One of the more common infections associated with overtreatment is C. difficile colitis, an infection of the large intestine, the colon. It occurs in patients subject to multiple courses of antibiotics, which have significantly altered the bacteria that naturally live within our intestines, the microbiome. The imbalances, think of it as collateral damage to the more beneficial bacteria, have allowed C. difficile to become more prominent. It is debilitating on its own, and a more significant problem in patients already weakened by the issues bringing them to the hospital in the first place.
While initial management has been with even stronger antibiotics, antibiotic resistance to those agents is a growing problem, and effective alternative therapy is to restock the colon with an infusion of bacteria from a healthy individual. For the thoughtful reader who might ask the source of the transplanted bacteria, the answer is that it comes from another person’s feces, collected, homogenized or dehydrated and given as an enema or pill. The medical term is fecal microbiota transplant or FMT.
FMT has a long history but remains an investigational drug with FDA oversight. In the last few days, the FDA issued a safety warning to physicians reporting that two adults who received FMT developed an even more extensive infection from an antibiotic resistant E. Coli in the FMT they received and one died. Both patients already had compromised immune systems.
FMT has a lot to offer medically and serves as a useful reminder for all of us. First, it is theoretically a more, dare I say, “natural approach” to treatment. Rather than continue to apply several courses of broad-spectrum antibiotics, that are known to cause more collateral damage to an already damaged microbiome, physicians are working in tune with the problem, rebalancing the bacterial contents of our intestine. It is a technique that also shows promise in treating patients with the chronic inflammatory disease of their colon, ulcerative colitis. Second, FMT began as an experiment by clinicians, not in a research laboratory; and how to prepare the transplant material, to screen for donors, and administer the treatment all had to be discovered. Treating patients with FMT was a bit of a cottage industry until it was used enough and was efficacious enough to attract the attention of investment dollars and the FDA.

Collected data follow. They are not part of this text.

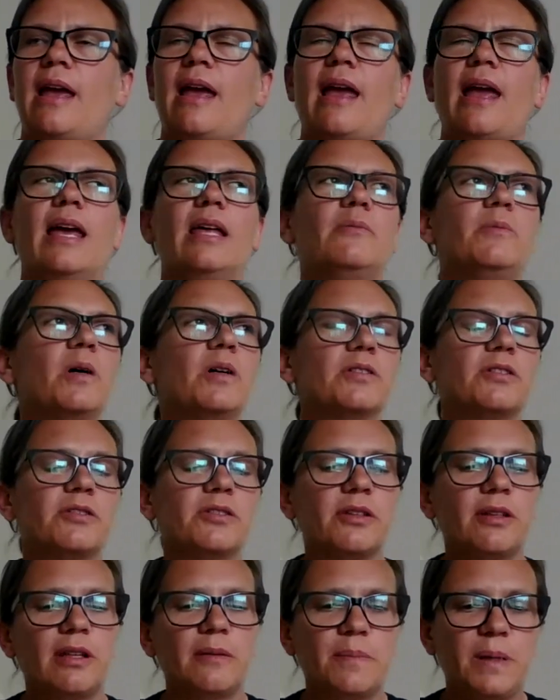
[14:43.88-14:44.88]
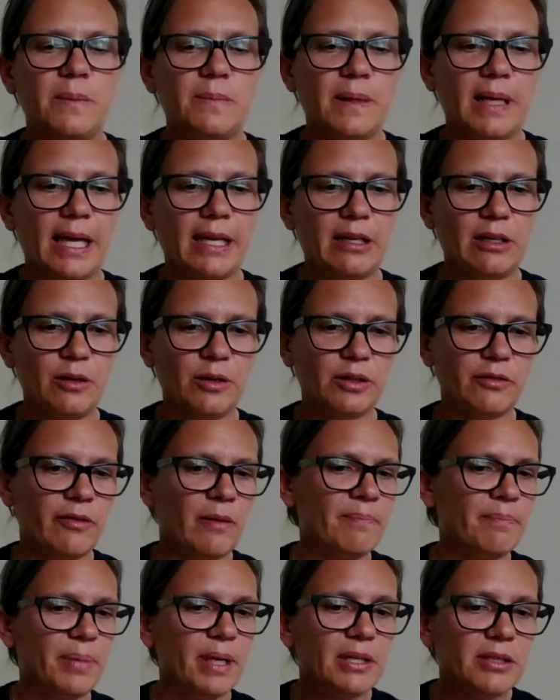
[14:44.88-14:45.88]
And we also saw that people had a lot of
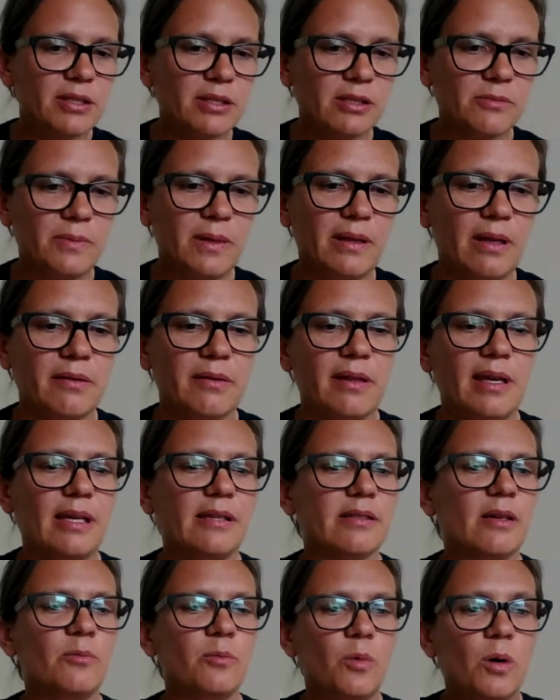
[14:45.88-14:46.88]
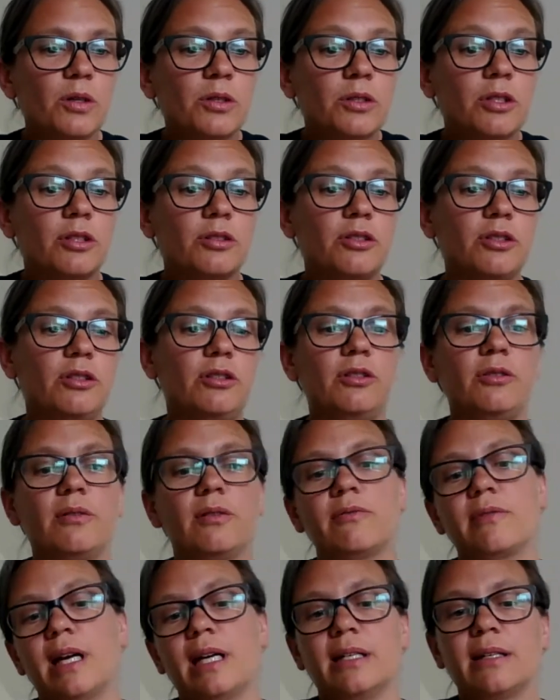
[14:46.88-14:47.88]
ambitions with their things and wanted to do
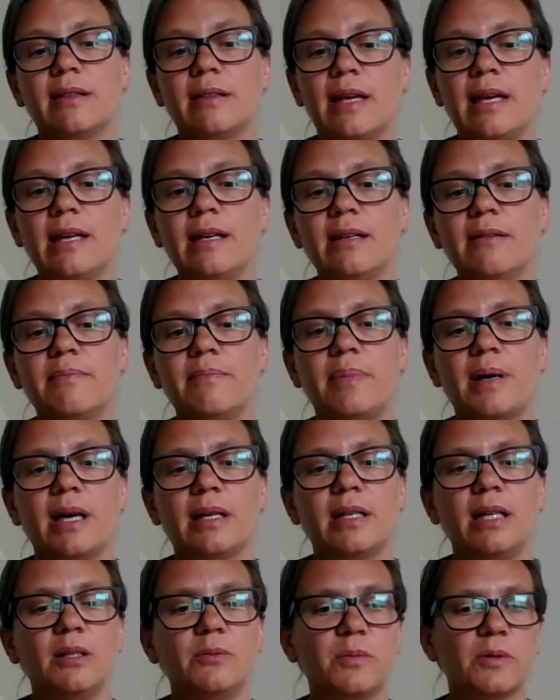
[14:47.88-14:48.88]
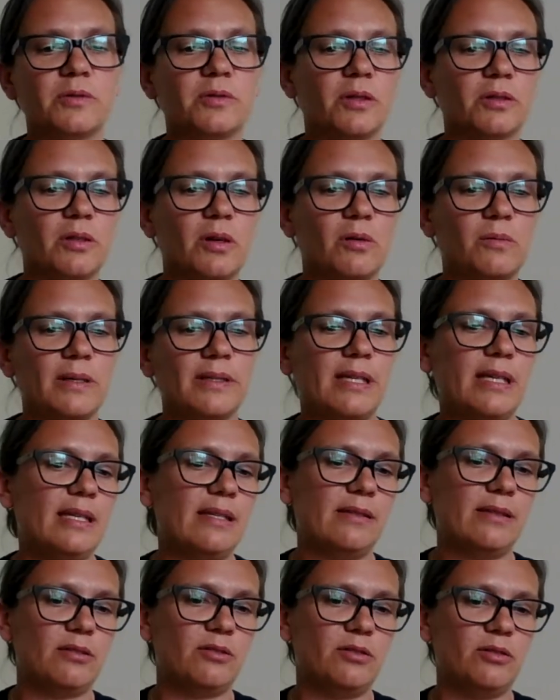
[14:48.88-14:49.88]
the right thing, but it was not always
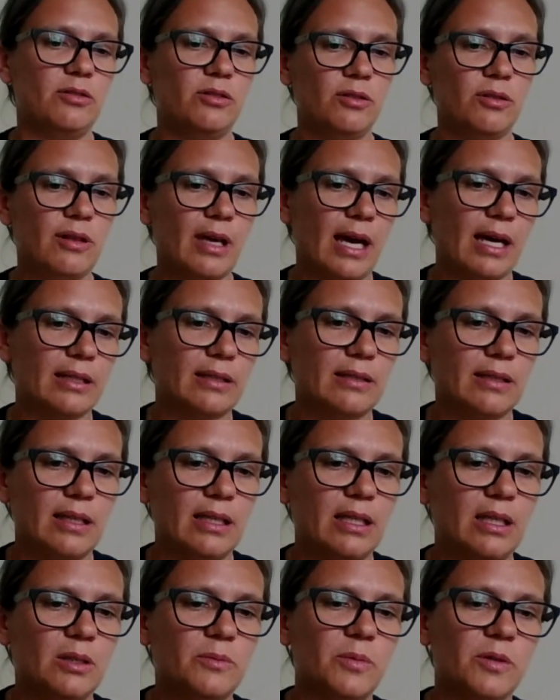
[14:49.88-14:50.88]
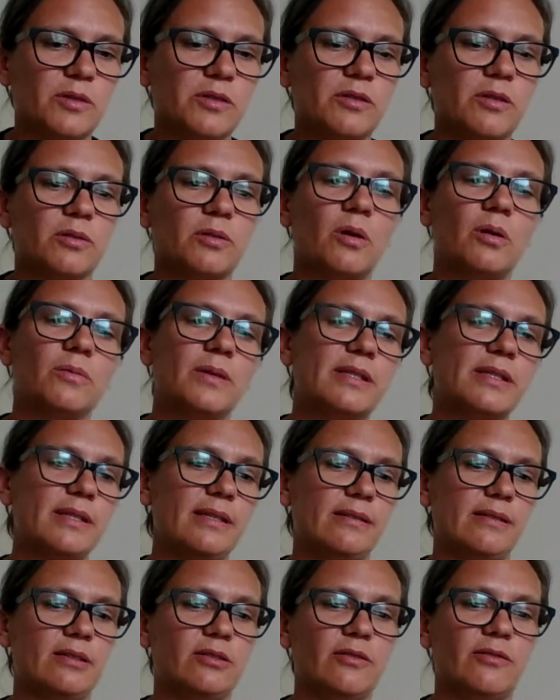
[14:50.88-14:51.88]
easy to do that. And it was not always
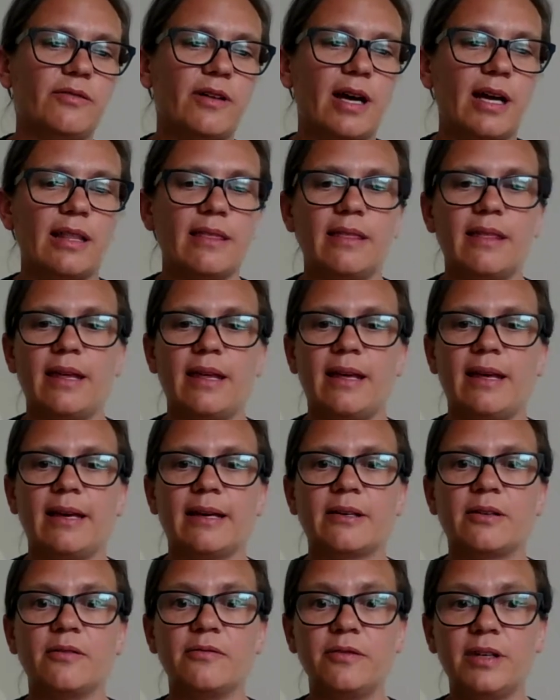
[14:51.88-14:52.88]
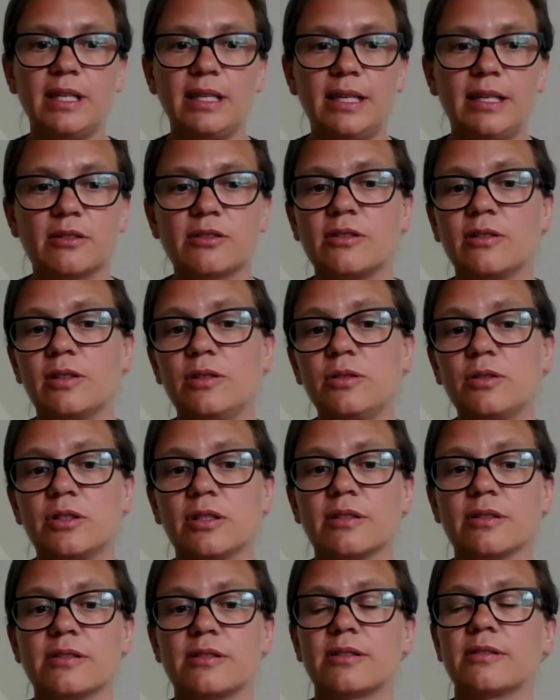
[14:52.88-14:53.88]
easy to find the convenient
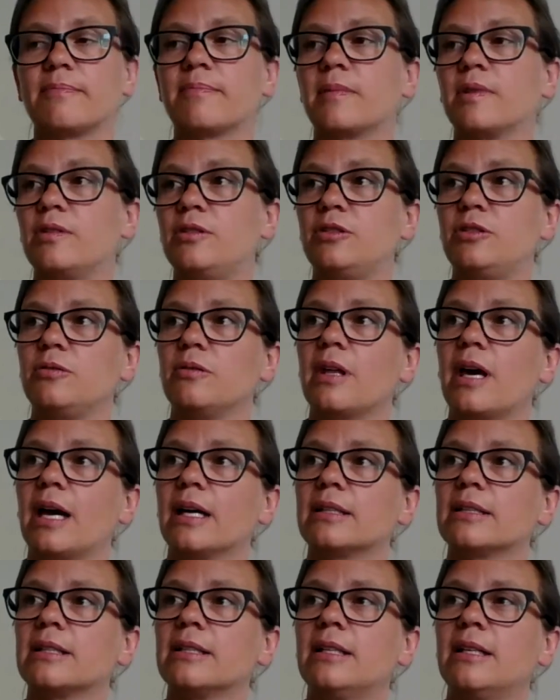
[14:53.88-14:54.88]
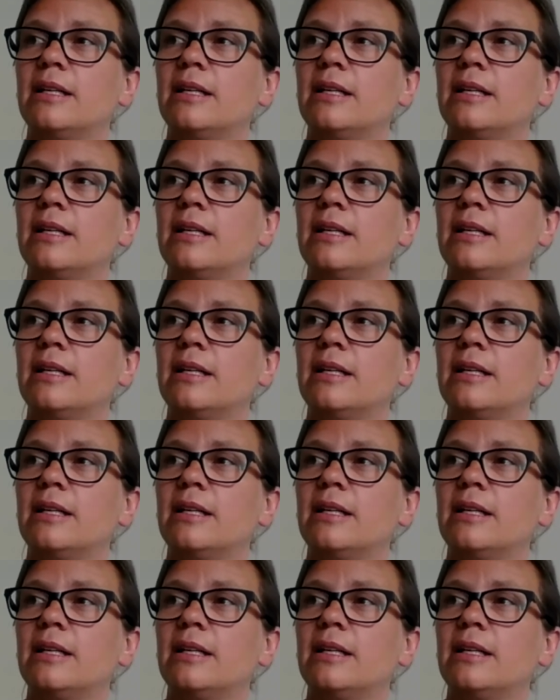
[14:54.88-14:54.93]
solutions to do that.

In the past few years, the FDA has reigned in, and standardized preparations and screening for as part of the workup, you need healthy donors. In the early days, family members could be found to donate, as it is beginning to be commercialized, companies have sought unrelated donors because they can supply the raw materials more consistently. As it turns out, the health and medical history of the donor is more critical than we had thought, and more exacting restrictions need to be applied.
In the two cases reported, the transplant contained multidrug-resistant organisms or MDROs. The FDA recommended that donors be screened for conditions that would lead to a higher risk of MDRO in the transplant sample. More importantly, they want the informed consent that patients are given before this experimental therapy to include this safety concern and how it is being addressed.
There are multiple studies underway of FMT’s efficacy both in treating C. difficile and ulcerative colitis, involving multiple investigators and preparations. This is the work done in the background, before an investigational new drug, makes it into the marketplace. This is the R&D that we hear about from Big Pharma when they seek to explain the high cost of medications. This is the day-to-day face of solving problems and developing medications.